Com isso, numa primeira leitura, quando o trabalho por meio da comunicação e informática/informação não ocorrer a maior parte do tempo fora das dependências do empregador ou de organização descentralizada por este gerida, não se aplicariam as regras previstas no capítulo II-A da CLT.[5]
No entanto – rememorando os conceitos introdutórios – o fato de a atividade laborativa ser prestada por meio da telemática, de forma descentralizada em percentual inferior à realizada presencialmente na sede da empresa, não faz com que deixe de configurar labor em teletrabalho.
Com efeito, o trabalho realizado duas vezes por semana à distância (v.g.) também merece regras próprias, à medida em que na acepção técnica se estará em regime de teletrabalho, em que pese o legislador assim não o enquadre.
Melhor teria sido se o legislador reformista tivesse enunciado que não se aplica a regra do art. 62, III da CLT quando o regime de teletrabalho não for preponderante, mantendo a aplicabilidade do restante do capítulo II-A da CLT.
De toda sorte, o fato objetivo é que a isenção de controle de jornada só ocorre se o trabalho for preponderantemente realizado fora das dependências do empregador, por meio da telemática.
2.2. A regra da isenção de controle
O art. 62, inciso III da CLT é expresso ao isentar o teletrabalhador do controle de jornada, ainda que haja comparecimento na empresa.[6]
A flexibilidade e auto-gestão dos tempos e métodos demonstra que essa modalidade de trabalho não deve ser tratada como sujeita à controle de jornada, sob pena de perder a sua própria essência.
Vale aqui a lição de Domenico de Masi que distingue as condições de realização do trabalho intelectual do manual, explicando que:
[…] “ainda aplicamos ao trabalho intelectual regras que foram pensadas para o trabalho material.
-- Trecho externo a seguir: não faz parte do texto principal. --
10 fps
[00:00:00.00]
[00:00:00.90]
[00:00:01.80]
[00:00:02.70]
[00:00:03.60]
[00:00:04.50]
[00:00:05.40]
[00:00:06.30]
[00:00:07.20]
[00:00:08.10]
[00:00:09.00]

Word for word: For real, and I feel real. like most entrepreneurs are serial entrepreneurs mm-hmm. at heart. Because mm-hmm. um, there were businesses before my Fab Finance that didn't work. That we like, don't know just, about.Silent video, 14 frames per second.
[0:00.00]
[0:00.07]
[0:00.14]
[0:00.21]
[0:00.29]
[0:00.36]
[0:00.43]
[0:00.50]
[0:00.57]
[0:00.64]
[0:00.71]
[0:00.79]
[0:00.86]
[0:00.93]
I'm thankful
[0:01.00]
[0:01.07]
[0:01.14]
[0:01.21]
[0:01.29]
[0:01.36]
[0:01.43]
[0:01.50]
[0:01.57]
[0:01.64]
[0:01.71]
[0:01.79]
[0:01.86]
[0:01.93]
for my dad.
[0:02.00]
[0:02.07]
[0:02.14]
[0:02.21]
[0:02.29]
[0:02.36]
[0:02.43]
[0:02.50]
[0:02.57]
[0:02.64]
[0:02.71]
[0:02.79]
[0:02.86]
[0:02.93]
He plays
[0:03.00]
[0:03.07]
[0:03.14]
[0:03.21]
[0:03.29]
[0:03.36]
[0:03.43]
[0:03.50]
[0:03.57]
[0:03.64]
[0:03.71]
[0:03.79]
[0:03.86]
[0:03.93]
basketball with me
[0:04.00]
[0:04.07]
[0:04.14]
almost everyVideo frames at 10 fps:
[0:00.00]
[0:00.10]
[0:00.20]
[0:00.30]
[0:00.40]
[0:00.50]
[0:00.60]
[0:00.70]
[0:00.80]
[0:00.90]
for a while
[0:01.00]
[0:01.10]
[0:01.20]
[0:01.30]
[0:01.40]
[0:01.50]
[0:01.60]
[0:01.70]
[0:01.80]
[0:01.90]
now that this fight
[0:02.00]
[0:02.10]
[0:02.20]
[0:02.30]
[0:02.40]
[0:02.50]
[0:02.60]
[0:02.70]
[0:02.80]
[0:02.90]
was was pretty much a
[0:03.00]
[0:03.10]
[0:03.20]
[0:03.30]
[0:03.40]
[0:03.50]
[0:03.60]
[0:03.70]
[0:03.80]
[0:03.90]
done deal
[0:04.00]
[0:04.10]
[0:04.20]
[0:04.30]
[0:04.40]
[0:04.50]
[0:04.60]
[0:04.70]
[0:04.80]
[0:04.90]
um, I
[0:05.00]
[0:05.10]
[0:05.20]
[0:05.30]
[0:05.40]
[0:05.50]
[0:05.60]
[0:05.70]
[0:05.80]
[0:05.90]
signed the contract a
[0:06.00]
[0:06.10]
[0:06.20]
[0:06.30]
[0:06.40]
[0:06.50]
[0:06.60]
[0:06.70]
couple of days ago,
Mas o trabalho material, como já vimos, requer quase sempre uma nidade de tempo e lugar — a fábrica — enquanto o trabalho imaterial não exige nem copresença física, nem sincronismo.”[7]
Em regime de teletrabalho, em regra inexiste preocupação com o tempo, mas com a entrega contratada. Não importa ao empregador, pois, o número de horas de trabalho, ainda que menor do que as usuais.
Nesse sentido, ao tratar das mudanças do poder de direção na sociedade da informação, Antonio Carlos Aguiar leciona:
[…] “às empresas, atualmente, não é mais imprescindível o controle direto sobre as atividades desenvolvidas. Surge um estágio diferenciado, em que há maior autonomia e divisão de responsabilidades para confecção do que é ao final esperado: o resultado (e não mais só o processo de execução)”.[8]
No lugar da monotonia das tarefas enfadonhas e repetitivas de um trabalho impensado realizado durante as primeiras revoluções industriais, ingressa ambiente que requer adaptabilidade e criatividade – que melhor se coaduna com a autogestão da jornada.
Ao tempo das primeiras revoluções industriais, o relógio da fábrica determinava o biorritmo do trabalhador, que teria de cumprir atividades em horários certos e determinados, de modo cronometrado.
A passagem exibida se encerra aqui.